Working Stiff(89)
“But he must have given you some clue. There must have been something,” Rox insisted.
“Nope.” Wren fluffed her blond curls.
“He didn’t meet someone else? He didn’t start getting mysterious texts or phone calls or have other places that he had to go?”
“Not at all. I don’t think he had anyone else lined up. Everything was light and laughter, and then he was gone. It was like any other day, until it wasn’t.”
“Yeah,” Rox said, staring at her own brown, haunted eyes in the mirror. “It’s always like that, just like any other day, and then they’re gone.”
EUROTRASH
After Rox and Cash abused Maxence and Arthur with nuclear-hot Thai food during an early supper, they sat around the table, and Arthur announced that he and Maxence were catching a cab for the airport and they would be back in the morning.
“How come?” Rox asked before she saw Cash waving her off. “Not that it matters. You’re big boys. You don’t have to report to me.”
Arthur laughed. “Did you warn her, Caz?”
Cash glared at him. “Warn her of what?”
Arthur laughed again.
Maxence, however, was staring at his empty plate and rearranging his used silverware slanted across it, not making any eye contact.
Okay, they were obviously up to something truly sordid.
Sometimes, Rox was not a nice person. “So, are you going, too, Maxence?”
He looked up, his dark eyes wary. “Someone has to make sure Arthur isn’t face-down in a gutter after he’s been in his cups.”
Cash snorted something that almost sounded like a laugh.
“Someone has to take care of him. You know how he is,” he told Cash.
Cash said, “You could send one of your minders with him. They’re still holed up at the airport, right?”
Maxence pursed his full lips. “They won’t leave me here. If I want them to go, then I have to.”
Rox said, “That’s right charitable of you.”
Maxence glanced at her out of the corner of his eyes, a sexy squint, like he was unsure whether he was being made fun of.
Arthur clapped him on the shoulder. “Yes, Maxence. That’s ‘right charitable’ of you, walking through Hell itself to ensure that I don’t end up face-down in a puddle of my own vomit at The Devilhouse.”

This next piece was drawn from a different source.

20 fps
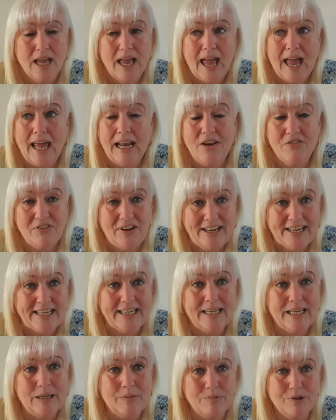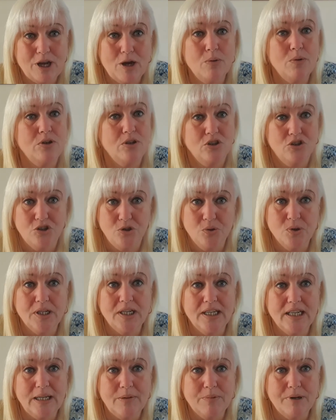And if I can keep going, you can
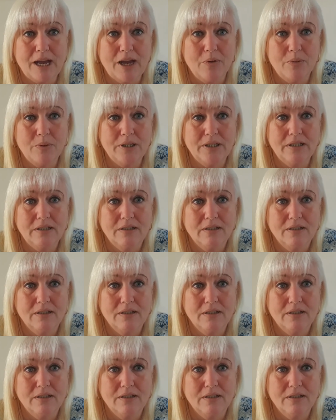keep going.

Now Rox suspected that she was being made fun of.
Maxence’s black eyebrows pinched together, and he frowned. “I’m not a priest yet.”
Arthur cracked up and pounded him on the shoulder. “That’s the spirit, Maxence. And with my steadying influence and a little luck, you never will be.”
Cash’s voice dropped in a warning. “Arthur.”
Maxence shook his head, his black hair falling over his forehead. His dark eyes creased in pain. “You’re right. I shouldn’t go. That den of iniquity—”
“Oh, come now. It isn’t that bad!” Arthur insisted.
“—is a symbol of everything that I should leave behind. The decadence. Using people as pawns and playthings. We should be better than that.”
Arthur grabbed his chest. “Maxence, you’ll hurt my feelings if you keep this up.”
“I’m sorry, Arthur—”
“I’m fucking with you. I drowned all my feelings in thirty-year-old scotch years ago. I think you might have been there, but you were probably engaged in something worse than I was, considering those years.”
Rox leaned back in her chair, unsure whose side she should be arguing for. Cash caught her eye, and even though he was wearing his blank court face, Rox could see that he was upset.
Maxence said, “Let’s not go, Arthur. Surely, we can resist this temptation.”
“Oh, I succumb to temptation every chance that it is offered. I’m going.”
Maxence glanced at Cash. “You could go with him.”
Cash shook his head. “I’m not going to The Devilhouse.”
“It’s Monday night,” Rox piped up. “We have to go to the office tomorrow.”
Cash looked down at his plate as if she had said something gauche. Well, to heck with him. She was a hard-working Southern girl and wasn’t going to crawl into the office reeking of liquor.
“We’ll be back in time for work tomorrow,” Arthur said. “It’s only an hour flight, if that. We could be back in plenty of time to shower and get to ‘work’ by ten.”
She could hear his quotation marks around the word ‘work’ as if that were an unfamiliar concept to him. Yeah, Rox just bet that it was. “Office opens at nine. Not ten.”
“We could have the pilot flap those wings faster. However, if you do not have the tolerance to handle even a drink or two and function at your office the next day, perhaps it would be better to leave you three here. Such an adventure might be too rigorous for you.”